▶ _Data for review_:
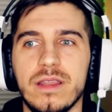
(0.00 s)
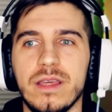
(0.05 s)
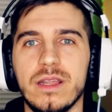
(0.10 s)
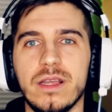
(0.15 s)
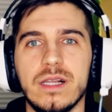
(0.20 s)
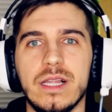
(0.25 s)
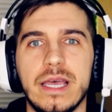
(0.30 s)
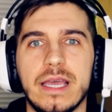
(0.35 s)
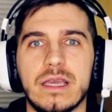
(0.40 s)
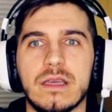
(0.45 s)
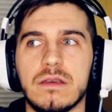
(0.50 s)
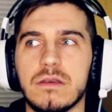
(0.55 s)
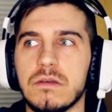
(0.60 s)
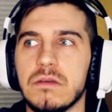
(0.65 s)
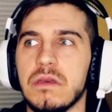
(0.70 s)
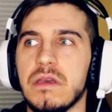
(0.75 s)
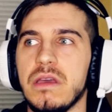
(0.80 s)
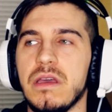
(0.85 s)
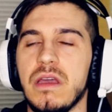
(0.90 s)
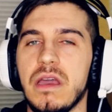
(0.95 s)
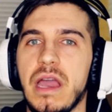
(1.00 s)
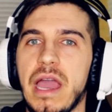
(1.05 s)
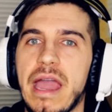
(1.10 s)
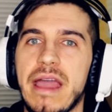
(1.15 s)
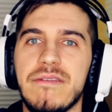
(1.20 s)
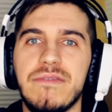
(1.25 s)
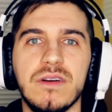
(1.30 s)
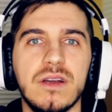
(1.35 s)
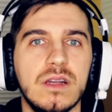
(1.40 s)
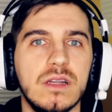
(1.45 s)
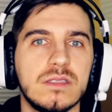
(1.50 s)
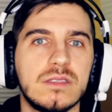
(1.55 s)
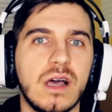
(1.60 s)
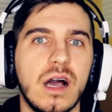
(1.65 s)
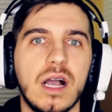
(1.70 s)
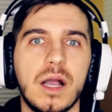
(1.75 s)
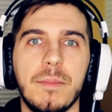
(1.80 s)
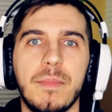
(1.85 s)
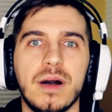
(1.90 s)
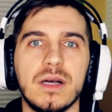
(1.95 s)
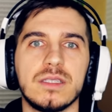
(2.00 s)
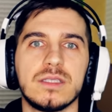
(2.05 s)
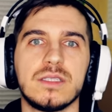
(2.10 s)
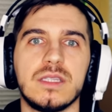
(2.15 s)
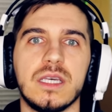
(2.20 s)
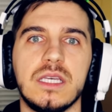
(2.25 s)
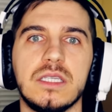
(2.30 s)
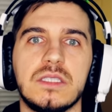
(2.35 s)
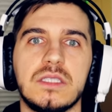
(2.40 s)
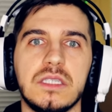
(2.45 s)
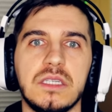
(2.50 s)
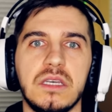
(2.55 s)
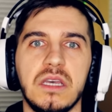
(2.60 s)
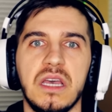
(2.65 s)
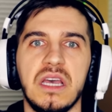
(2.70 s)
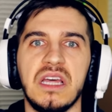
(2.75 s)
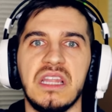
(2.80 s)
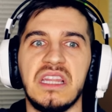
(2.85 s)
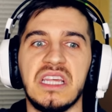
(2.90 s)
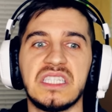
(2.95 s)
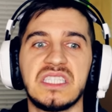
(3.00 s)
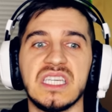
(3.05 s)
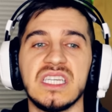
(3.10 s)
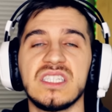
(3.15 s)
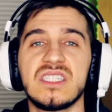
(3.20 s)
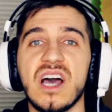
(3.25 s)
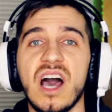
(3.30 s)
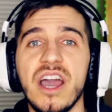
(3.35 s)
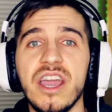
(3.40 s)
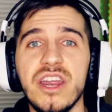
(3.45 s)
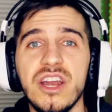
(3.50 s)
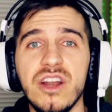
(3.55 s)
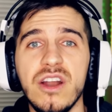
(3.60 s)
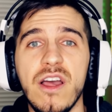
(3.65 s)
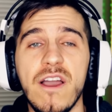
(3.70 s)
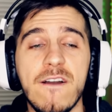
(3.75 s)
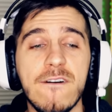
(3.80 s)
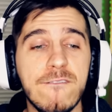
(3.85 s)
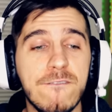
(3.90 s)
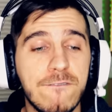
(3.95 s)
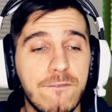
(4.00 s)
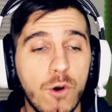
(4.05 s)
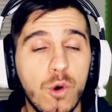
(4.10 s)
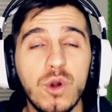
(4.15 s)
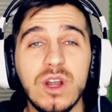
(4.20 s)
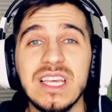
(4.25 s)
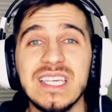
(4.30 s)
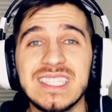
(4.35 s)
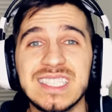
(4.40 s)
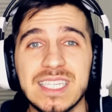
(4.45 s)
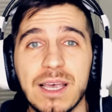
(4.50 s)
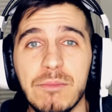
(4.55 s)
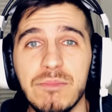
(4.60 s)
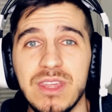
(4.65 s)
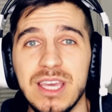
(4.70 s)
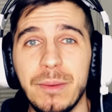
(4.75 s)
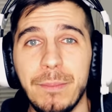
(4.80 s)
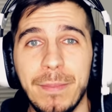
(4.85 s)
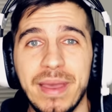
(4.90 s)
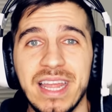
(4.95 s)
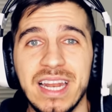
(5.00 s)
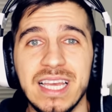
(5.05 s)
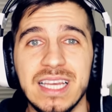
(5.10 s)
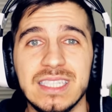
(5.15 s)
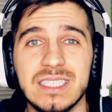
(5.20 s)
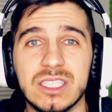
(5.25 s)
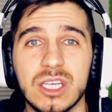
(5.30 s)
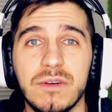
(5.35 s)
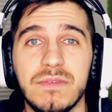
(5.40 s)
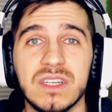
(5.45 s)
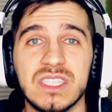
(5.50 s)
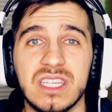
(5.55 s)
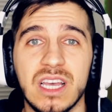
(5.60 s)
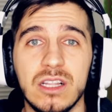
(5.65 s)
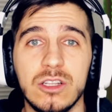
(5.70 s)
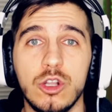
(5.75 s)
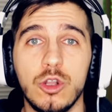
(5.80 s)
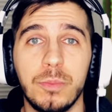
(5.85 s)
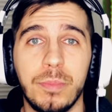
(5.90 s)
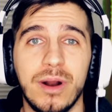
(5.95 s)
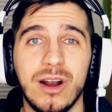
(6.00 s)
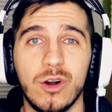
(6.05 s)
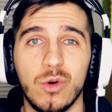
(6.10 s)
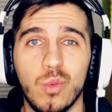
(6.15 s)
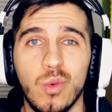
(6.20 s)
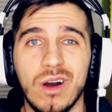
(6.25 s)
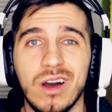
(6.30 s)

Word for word: are they like ever going to talk about Stacey. This entire 40 something minutes of a Othello part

▶ _Aim of the task_:
Return each line of the material exactly as written; exclude the pictures.

▶ _Expected answer_:
(0.00 s)
(0.05 s)
(0.10 s)
(0.15 s)
(0.20 s)
(0.25 s)
(0.30 s)
(0.35 s)
(0.40 s)
(0.45 s)
(0.50 s)
(0.55 s)
(0.60 s)
(0.65 s)
(0.70 s)
(0.75 s)
(0.80 s)
(0.85 s)
(0.90 s)
(0.95 s)
(1.00 s)
(1.05 s)
(1.10 s)
(1.15 s)
(1.20 s)
(1.25 s)
(1.30 s)
(1.35 s)
(1.40 s)
(1.45 s)
(1.50 s)
(1.55 s)
(1.60 s)
(1.65 s)
(1.70 s)
(1.75 s)
(1.80 s)
(1.85 s)
(1.90 s)
(1.95 s)
(2.00 s)
(2.05 s)
(2.10 s)
(2.15 s)
(2.20 s)
(2.25 s)
(2.30 s)
(2.35 s)
(2.40 s)
(2.45 s)
(2.50 s)
(2.55 s)
(2.60 s)
(2.65 s)
(2.70 s)
(2.75 s)
(2.80 s)
(2.85 s)
(2.90 s)
(2.95 s)
(3.00 s)
(3.05 s)
(3.10 s)
(3.15 s)
(3.20 s)
(3.25 s)
(3.30 s)
(3.35 s)
(3.40 s)
(3.45 s)
(3.50 s)
(3.55 s)
(3.60 s)
(3.65 s)
(3.70 s)
(3.75 s)
(3.80 s)
(3.85 s)
(3.90 s)
(3.95 s)
(4.00 s)
(4.05 s)
(4.10 s)
(4.15 s)
(4.20 s)
(4.25 s)
(4.30 s)
(4.35 s)
(4.40 s)
(4.45 s)
(4.50 s)
(4.55 s)
(4.60 s)
(4.65 s)
(4.70 s)
(4.75 s)
(4.80 s)
(4.85 s)
(4.90 s)
(4.95 s)
(5.00 s)
(5.05 s)
(5.10 s)
(5.15 s)
(5.20 s)
(5.25 s)
(5.30 s)
(5.35 s)
(5.40 s)
(5.45 s)
(5.50 s)
(5.55 s)
(5.60 s)
(5.65 s)
(5.70 s)
(5.75 s)
(5.80 s)
(5.85 s)
(5.90 s)
(5.95 s)
(6.00 s)
(6.05 s)
(6.10 s)
(6.15 s)
(6.20 s)
(6.25 s)
(6.30 s)

Word for word: are they like ever going to talk about Stacey. This entire 40 something minutes of a Othello part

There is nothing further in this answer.